● **INSTRUCTIONS FOR THE TASK**
Copy each entry as it stands, leaving nothing out.

● **EXTRACTED MATERIAL**
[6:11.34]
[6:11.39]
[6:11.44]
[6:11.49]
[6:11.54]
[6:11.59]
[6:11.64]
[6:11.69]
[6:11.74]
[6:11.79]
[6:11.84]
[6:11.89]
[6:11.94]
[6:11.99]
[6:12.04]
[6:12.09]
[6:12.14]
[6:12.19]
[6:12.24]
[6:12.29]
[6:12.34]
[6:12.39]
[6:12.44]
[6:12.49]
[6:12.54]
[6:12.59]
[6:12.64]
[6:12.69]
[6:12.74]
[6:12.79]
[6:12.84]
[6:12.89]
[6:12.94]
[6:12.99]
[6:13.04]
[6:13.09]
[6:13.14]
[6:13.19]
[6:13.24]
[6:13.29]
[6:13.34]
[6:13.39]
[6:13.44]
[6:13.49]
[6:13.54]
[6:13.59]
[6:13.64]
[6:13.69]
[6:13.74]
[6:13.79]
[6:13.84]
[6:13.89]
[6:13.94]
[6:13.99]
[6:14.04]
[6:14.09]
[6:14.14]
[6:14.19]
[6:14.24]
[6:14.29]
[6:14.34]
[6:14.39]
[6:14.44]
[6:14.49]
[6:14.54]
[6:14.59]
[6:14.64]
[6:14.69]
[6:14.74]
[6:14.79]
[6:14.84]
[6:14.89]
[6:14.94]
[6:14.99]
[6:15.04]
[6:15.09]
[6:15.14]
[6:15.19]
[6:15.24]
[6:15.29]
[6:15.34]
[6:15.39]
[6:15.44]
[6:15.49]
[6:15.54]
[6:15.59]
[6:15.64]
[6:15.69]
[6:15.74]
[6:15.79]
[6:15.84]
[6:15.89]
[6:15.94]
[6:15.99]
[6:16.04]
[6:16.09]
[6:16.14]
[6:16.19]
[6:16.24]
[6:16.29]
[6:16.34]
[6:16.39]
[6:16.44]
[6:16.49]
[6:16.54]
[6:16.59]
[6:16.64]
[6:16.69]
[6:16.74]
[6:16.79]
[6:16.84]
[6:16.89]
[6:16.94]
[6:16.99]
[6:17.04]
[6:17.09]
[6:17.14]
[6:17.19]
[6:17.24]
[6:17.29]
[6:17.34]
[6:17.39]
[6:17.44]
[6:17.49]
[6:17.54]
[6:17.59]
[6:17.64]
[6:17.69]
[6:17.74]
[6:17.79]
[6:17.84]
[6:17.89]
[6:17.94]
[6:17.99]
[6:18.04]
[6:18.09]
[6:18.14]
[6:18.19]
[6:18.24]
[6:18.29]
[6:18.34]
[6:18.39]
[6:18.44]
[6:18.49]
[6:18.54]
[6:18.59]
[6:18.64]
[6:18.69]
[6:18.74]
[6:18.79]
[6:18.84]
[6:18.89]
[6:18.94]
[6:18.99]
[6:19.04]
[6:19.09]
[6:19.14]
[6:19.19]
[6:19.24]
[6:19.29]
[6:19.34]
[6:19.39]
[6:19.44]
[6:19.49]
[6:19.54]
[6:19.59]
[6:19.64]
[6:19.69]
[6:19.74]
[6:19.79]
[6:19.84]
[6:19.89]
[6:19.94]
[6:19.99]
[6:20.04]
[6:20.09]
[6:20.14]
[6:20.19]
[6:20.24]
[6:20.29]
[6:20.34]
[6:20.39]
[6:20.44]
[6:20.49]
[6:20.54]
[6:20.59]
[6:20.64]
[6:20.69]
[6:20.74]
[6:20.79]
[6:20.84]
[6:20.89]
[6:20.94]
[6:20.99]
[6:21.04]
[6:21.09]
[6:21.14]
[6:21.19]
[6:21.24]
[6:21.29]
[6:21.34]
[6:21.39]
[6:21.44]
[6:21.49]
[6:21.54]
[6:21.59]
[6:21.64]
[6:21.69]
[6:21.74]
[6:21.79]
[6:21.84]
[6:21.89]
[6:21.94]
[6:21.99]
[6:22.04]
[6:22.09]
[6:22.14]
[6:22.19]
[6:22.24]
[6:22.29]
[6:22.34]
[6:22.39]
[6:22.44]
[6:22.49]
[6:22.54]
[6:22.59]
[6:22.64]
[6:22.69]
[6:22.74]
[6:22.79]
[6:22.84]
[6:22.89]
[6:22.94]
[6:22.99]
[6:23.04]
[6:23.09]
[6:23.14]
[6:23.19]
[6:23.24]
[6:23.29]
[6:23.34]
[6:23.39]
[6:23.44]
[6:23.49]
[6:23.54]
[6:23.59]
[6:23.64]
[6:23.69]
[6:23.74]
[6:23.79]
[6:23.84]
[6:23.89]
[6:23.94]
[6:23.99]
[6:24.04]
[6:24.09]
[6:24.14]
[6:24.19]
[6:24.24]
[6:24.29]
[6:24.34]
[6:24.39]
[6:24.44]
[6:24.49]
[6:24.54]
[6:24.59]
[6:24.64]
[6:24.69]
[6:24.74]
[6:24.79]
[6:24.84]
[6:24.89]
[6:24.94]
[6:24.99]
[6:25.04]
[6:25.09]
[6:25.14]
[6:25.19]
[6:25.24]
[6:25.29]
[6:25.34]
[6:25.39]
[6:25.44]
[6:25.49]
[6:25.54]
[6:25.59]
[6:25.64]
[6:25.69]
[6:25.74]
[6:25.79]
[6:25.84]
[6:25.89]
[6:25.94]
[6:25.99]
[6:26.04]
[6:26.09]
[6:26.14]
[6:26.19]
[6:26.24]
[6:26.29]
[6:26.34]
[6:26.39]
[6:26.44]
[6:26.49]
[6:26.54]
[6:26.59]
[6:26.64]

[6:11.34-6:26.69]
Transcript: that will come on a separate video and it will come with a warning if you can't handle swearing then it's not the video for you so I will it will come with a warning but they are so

● **ANSWER SPACE**
[6:11.34]
[6:11.39]
[6:11.44]
[6:11.49]
[6:11.54]
[6:11.59]
[6:11.64]
[6:11.69]
[6:11.74]
[6:11.79]
[6:11.84]
[6:11.89]
[6:11.94]
[6:11.99]
[6:12.04]
[6:12.09]
[6:12.14]
[6:12.19]
[6:12.24]
[6:12.29]
[6:12.34]
[6:12.39]
[6:12.44]
[6:12.49]
[6:12.54]
[6:12.59]
[6:12.64]
[6:12.69]
[6:12.74]
[6:12.79]
[6:12.84]
[6:12.89]
[6:12.94]
[6:12.99]
[6:13.04]
[6:13.09]
[6:13.14]
[6:13.19]
[6:13.24]
[6:13.29]
[6:13.34]
[6:13.39]
[6:13.44]
[6:13.49]
[6:13.54]
[6:13.59]
[6:13.64]
[6:13.69]
[6:13.74]
[6:13.79]
[6:13.84]
[6:13.89]
[6:13.94]
[6:13.99]
[6:14.04]
[6:14.09]
[6:14.14]
[6:14.19]
[6:14.24]
[6:14.29]
[6:14.34]
[6:14.39]
[6:14.44]
[6:14.49]
[6:14.54]
[6:14.59]
[6:14.64]
[6:14.69]
[6:14.74]
[6:14.79]
[6:14.84]
[6:14.89]
[6:14.94]
[6:14.99]
[6:15.04]
[6:15.09]
[6:15.14]
[6:15.19]
[6:15.24]
[6:15.29]
[6:15.34]
[6:15.39]
[6:15.44]
[6:15.49]
[6:15.54]
[6:15.59]
[6:15.64]
[6:15.69]
[6:15.74]
[6:15.79]
[6:15.84]
[6:15.89]
[6:15.94]
[6:15.99]
[6:16.04]
[6:16.09]
[6:16.14]
[6:16.19]
[6:16.24]
[6:16.29]
[6:16.34]
[6:16.39]
[6:16.44]
[6:16.49]
[6:16.54]
[6:16.59]
[6:16.64]
[6:16.69]
[6:16.74]
[6:16.79]
[6:16.84]
[6:16.89]
[6:16.94]
[6:16.99]
[6:17.04]
[6:17.09]
[6:17.14]
[6:17.19]
[6:17.24]
[6:17.29]
[6:17.34]
[6:17.39]
[6:17.44]
[6:17.49]
[6:17.54]
[6:17.59]
[6:17.64]
[6:17.69]
[6:17.74]
[6:17.79]
[6:17.84]
[6:17.89]
[6:17.94]
[6:17.99]
[6:18.04]
[6:18.09]
[6:18.14]
[6:18.19]
[6:18.24]
[6:18.29]
[6:18.34]
[6:18.39]
[6:18.44]
[6:18.49]
[6:18.54]
[6:18.59]
[6:18.64]
[6:18.69]
[6:18.74]
[6:18.79]
[6:18.84]
[6:18.89]
[6:18.94]
[6:18.99]
[6:19.04]
[6:19.09]
[6:19.14]
[6:19.19]
[6:19.24]
[6:19.29]
[6:19.34]
[6:19.39]
[6:19.44]
[6:19.49]
[6:19.54]
[6:19.59]
[6:19.64]
[6:19.69]
[6:19.74]
[6:19.79]
[6:19.84]
[6:19.89]
[6:19.94]
[6:19.99]
[6:20.04]
[6:20.09]
[6:20.14]
[6:20.19]
[6:20.24]
[6:20.29]
[6:20.34]
[6:20.39]
[6:20.44]
[6:20.49]
[6:20.54]
[6:20.59]
[6:20.64]
[6:20.69]
[6:20.74]
[6:20.79]
[6:20.84]
[6:20.89]
[6:20.94]
[6:20.99]
[6:21.04]
[6:21.09]
[6:21.14]
[6:21.19]
[6:21.24]
[6:21.29]
[6:21.34]
[6:21.39]
[6:21.44]
[6:21.49]
[6:21.54]
[6:21.59]
[6:21.64]
[6:21.69]
[6:21.74]
[6:21.79]
[6:21.84]
[6:21.89]
[6:21.94]
[6:21.99]
[6:22.04]
[6:22.09]
[6:22.14]
[6:22.19]
[6:22.24]
[6:22.29]
[6:22.34]
[6:22.39]
[6:22.44]
[6:22.49]
[6:22.54]
[6:22.59]
[6:22.64]
[6:22.69]
[6:22.74]
[6:22.79]
[6:22.84]
[6:22.89]
[6:22.94]
[6:22.99]
[6:23.04]
[6:23.09]
[6:23.14]
[6:23.19]
[6:23.24]
[6:23.29]
[6:23.34]
[6:23.39]
[6:23.44]
[6:23.49]
[6:23.54]
[6:23.59]
[6:23.64]
[6:23.69]
[6:23.74]
[6:23.79]
[6:23.84]
[6:23.89]
[6:23.94]
[6:23.99]
[6:24.04]
[6:24.09]
[6:24.14]
[6:24.19]
[6:24.24]
[6:24.29]
[6:24.34]
[6:24.39]
[6:24.44]
[6:24.49]
[6:24.54]
[6:24.59]
[6:24.64]
[6:24.69]
[6:24.74]
[6:24.79]
[6:24.84]
[6:24.89]
[6:24.94]
[6:24.99]
[6:25.04]
[6:25.09]
[6:25.14]
[6:25.19]
[6:25.24]
[6:25.29]
[6:25.34]
[6:25.39]
[6:25.44]
[6:25.49]
[6:25.54]
[6:25.59]
[6:25.64]
[6:25.69]
[6:25.74]
[6:25.79]
[6:25.84]
[6:25.89]
[6:25.94]
[6:25.99]
[6:26.04]
[6:26.09]
[6:26.14]
[6:26.19]
[6:26.24]
[6:26.29]
[6:26.34]
[6:26.39]
[6:26.44]
[6:26.49]
[6:26.54]
[6:26.59]
[6:26.64]

[6:11.34-6:26.69]
Transcript: that will come on a separate video and it will come with a warning if you can't handle swearing then it's not the video for you so I will it will come with a warning but they are so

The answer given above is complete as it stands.